**** DATA SHOWN

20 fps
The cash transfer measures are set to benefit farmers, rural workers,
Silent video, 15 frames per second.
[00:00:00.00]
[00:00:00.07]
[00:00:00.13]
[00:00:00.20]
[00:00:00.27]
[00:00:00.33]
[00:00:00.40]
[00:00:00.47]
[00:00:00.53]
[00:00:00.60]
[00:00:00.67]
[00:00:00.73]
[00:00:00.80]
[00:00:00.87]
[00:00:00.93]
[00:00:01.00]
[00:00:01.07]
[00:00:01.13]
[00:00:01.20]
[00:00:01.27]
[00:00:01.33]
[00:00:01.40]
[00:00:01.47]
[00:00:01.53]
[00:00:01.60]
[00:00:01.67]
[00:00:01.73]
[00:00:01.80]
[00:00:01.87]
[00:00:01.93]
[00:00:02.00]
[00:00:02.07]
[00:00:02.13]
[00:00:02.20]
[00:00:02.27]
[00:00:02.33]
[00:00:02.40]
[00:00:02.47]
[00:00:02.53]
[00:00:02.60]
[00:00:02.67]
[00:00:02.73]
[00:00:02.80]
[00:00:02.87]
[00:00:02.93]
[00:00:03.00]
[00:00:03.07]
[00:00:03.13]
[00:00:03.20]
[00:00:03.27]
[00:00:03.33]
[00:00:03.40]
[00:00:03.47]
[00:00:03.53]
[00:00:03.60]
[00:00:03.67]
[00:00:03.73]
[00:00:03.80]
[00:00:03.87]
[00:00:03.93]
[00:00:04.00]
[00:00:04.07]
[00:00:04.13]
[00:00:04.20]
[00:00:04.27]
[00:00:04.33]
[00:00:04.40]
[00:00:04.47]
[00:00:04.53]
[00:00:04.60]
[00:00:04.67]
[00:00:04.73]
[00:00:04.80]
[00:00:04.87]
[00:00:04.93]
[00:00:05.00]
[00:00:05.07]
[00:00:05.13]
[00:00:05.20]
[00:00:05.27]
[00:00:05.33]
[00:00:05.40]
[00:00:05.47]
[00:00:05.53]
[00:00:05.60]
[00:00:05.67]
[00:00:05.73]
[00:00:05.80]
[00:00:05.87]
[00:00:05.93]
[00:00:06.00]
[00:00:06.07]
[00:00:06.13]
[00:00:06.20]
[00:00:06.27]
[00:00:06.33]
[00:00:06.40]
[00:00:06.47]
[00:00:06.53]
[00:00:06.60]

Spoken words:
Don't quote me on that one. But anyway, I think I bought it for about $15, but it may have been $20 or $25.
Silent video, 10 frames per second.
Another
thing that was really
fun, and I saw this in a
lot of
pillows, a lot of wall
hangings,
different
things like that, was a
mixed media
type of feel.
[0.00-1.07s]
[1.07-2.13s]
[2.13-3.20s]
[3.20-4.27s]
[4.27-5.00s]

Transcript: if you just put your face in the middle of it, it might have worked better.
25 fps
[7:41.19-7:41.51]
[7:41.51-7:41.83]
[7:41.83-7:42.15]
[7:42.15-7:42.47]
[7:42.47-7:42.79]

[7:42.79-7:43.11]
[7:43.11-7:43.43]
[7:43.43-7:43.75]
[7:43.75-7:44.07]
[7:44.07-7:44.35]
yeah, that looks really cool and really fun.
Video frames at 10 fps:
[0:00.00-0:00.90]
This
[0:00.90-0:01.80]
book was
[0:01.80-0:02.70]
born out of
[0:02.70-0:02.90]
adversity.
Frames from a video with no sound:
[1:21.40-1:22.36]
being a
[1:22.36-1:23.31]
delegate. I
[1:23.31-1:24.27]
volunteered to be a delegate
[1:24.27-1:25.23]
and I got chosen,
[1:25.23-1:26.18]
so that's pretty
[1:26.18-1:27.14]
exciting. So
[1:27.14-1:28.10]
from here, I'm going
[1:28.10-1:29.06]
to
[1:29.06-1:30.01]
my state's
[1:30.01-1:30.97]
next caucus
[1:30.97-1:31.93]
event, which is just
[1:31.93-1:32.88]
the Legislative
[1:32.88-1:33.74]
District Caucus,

********

* _WHAT NEEDS TO BE DONE_
In the entries above, find the line with "[00:00:04.07]", then retype it and every line after it exactly.

* _ANSWER AREA_
[00:00:04.07]
[00:00:04.13]
[00:00:04.20]
[00:00:04.27]
[00:00:04.33]
[00:00:04.40]
[00:00:04.47]
[00:00:04.53]
[00:00:04.60]
[00:00:04.67]
[00:00:04.73]
[00:00:04.80]
[00:00:04.87]
[00:00:04.93]
[00:00:05.00]
[00:00:05.07]
[00:00:05.13]
[00:00:05.20]
[00:00:05.27]
[00:00:05.33]
[00:00:05.40]
[00:00:05.47]
[00:00:05.53]
[00:00:05.60]
[00:00:05.67]
[00:00:05.73]
[00:00:05.80]
[00:00:05.87]
[00:00:05.93]
[00:00:06.00]
[00:00:06.07]
[00:00:06.13]
[00:00:06.20]
[00:00:06.27]
[00:00:06.33]
[00:00:06.40]
[00:00:06.47]
[00:00:06.53]
[00:00:06.60]

Spoken words:
Don't quote me on that one. But anyway, I think I bought it for about $15, but it may have been $20 or $25.
Silent video, 10 frames per second.
Another
thing that was really
fun, and I saw this in a
lot of
pillows, a lot of wall
hangings,
different
things like that, was a
mixed media
type of feel.
[0.00-1.07s]
[1.07-2.13s]
[2.13-3.20s]
[3.20-4.27s]
[4.27-5.00s]

Transcript: if you just put your face in the middle of it, it might have worked better.
25 fps
[7:41.19-7:41.51]
[7:41.51-7:41.83]
[7:41.83-7:42.15]
[7:42.15-7:42.47]
[7:42.47-7:42.79]

[7:42.79-7:43.11]
[7:43.11-7:43.43]
[7:43.43-7:43.75]
[7:43.75-7:44.07]
[7:44.07-7:44.35]
yeah, that looks really cool and really fun.
Video frames at 10 fps:
[0:00.00-0:00.90]
This
[0:00.90-0:01.80]
book was
[0:01.80-0:02.70]
born out of
[0:02.70-0:02.90]
adversity.
Frames from a video with no sound:
[1:21.40-1:22.36]
being a
[1:22.36-1:23.31]
delegate. I
[1:23.31-1:24.27]
volunteered to be a delegate
[1:24.27-1:25.23]
and I got chosen,
[1:25.23-1:26.18]
so that's pretty
[1:26.18-1:27.14]
exciting. So
[1:27.14-1:28.10]
from here, I'm going
[1:28.10-1:29.06]
to
[1:29.06-1:30.01]
my state's
[1:30.01-1:30.97]
next caucus
[1:30.97-1:31.93]
event, which is just
[1:31.93-1:32.88]
the Legislative
[1:32.88-1:33.74]
District Caucus,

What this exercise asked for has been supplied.